Transcribe the records in full.

Available data START

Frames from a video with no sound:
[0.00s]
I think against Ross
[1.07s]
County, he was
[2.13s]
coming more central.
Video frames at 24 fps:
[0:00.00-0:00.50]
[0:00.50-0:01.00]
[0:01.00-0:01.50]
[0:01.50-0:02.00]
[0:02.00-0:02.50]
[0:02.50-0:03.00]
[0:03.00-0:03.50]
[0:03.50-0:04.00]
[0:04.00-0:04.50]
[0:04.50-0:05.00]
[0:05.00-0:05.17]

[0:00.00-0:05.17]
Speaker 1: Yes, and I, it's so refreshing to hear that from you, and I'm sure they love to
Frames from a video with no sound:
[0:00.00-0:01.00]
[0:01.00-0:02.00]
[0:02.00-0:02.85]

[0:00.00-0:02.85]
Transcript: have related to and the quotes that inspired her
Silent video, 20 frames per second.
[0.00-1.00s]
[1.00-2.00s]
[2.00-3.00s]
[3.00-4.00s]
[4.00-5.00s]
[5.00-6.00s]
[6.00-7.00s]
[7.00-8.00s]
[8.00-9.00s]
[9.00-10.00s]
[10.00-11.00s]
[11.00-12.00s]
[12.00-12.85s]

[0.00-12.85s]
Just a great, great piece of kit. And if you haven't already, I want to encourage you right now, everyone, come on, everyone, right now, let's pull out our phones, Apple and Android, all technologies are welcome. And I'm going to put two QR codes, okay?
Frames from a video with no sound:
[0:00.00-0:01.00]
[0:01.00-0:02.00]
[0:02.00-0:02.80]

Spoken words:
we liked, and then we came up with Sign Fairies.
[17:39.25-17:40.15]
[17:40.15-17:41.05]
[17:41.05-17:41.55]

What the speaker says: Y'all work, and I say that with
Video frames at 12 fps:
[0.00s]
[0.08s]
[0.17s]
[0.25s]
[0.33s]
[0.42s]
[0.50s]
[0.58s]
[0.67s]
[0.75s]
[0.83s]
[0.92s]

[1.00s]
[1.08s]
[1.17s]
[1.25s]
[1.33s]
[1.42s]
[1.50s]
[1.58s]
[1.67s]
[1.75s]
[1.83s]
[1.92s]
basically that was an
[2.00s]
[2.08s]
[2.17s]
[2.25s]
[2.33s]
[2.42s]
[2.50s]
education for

Available data END

= Solution to this problem =
Frames from a video with no sound:
[0.00s]
I think against Ross
[1.07s]
County, he was
[2.13s]
coming more central.
Video frames at 24 fps:
[0:00.00-0:00.50]
[0:00.50-0:01.00]
[0:01.00-0:01.50]
[0:01.50-0:02.00]
[0:02.00-0:02.50]
[0:02.50-0:03.00]
[0:03.00-0:03.50]
[0:03.50-0:04.00]
[0:04.00-0:04.50]
[0:04.50-0:05.00]
[0:05.00-0:05.17]

[0:00.00-0:05.17]
Speaker 1: Yes, and I, it's so refreshing to hear that from you, and I'm sure they love to
Frames from a video with no sound:
[0:00.00-0:01.00]
[0:01.00-0:02.00]
[0:02.00-0:02.85]

[0:00.00-0:02.85]
Transcript: have related to and the quotes that inspired her
Silent video, 20 frames per second.
[0.00-1.00s]
[1.00-2.00s]
[2.00-3.00s]
[3.00-4.00s]
[4.00-5.00s]
[5.00-6.00s]
[6.00-7.00s]
[7.00-8.00s]
[8.00-9.00s]
[9.00-10.00s]
[10.00-11.00s]
[11.00-12.00s]
[12.00-12.85s]

[0.00-12.85s]
Just a great, great piece of kit. And if you haven't already, I want to encourage you right now, everyone, come on, everyone, right now, let's pull out our phones, Apple and Android, all technologies are welcome. And I'm going to put two QR codes, okay?
Frames from a video with no sound:
[0:00.00-0:01.00]
[0:01.00-0:02.00]
[0:02.00-0:02.80]

Spoken words:
we liked, and then we came up with Sign Fairies.
[17:39.25-17:40.15]
[17:40.15-17:41.05]
[17:41.05-17:41.55]

What the speaker says: Y'all work, and I say that with
Video frames at 12 fps:
[0.00s]
[0.08s]
[0.17s]
[0.25s]
[0.33s]
[0.42s]
[0.50s]
[0.58s]
[0.67s]
[0.75s]
[0.83s]
[0.92s]

[1.00s]
[1.08s]
[1.17s]
[1.25s]
[1.33s]
[1.42s]
[1.50s]
[1.58s]
[1.67s]
[1.75s]
[1.83s]
[1.92s]
basically that was an
[2.00s]
[2.08s]
[2.17s]
[2.25s]
[2.33s]
[2.42s]
[2.50s]
education for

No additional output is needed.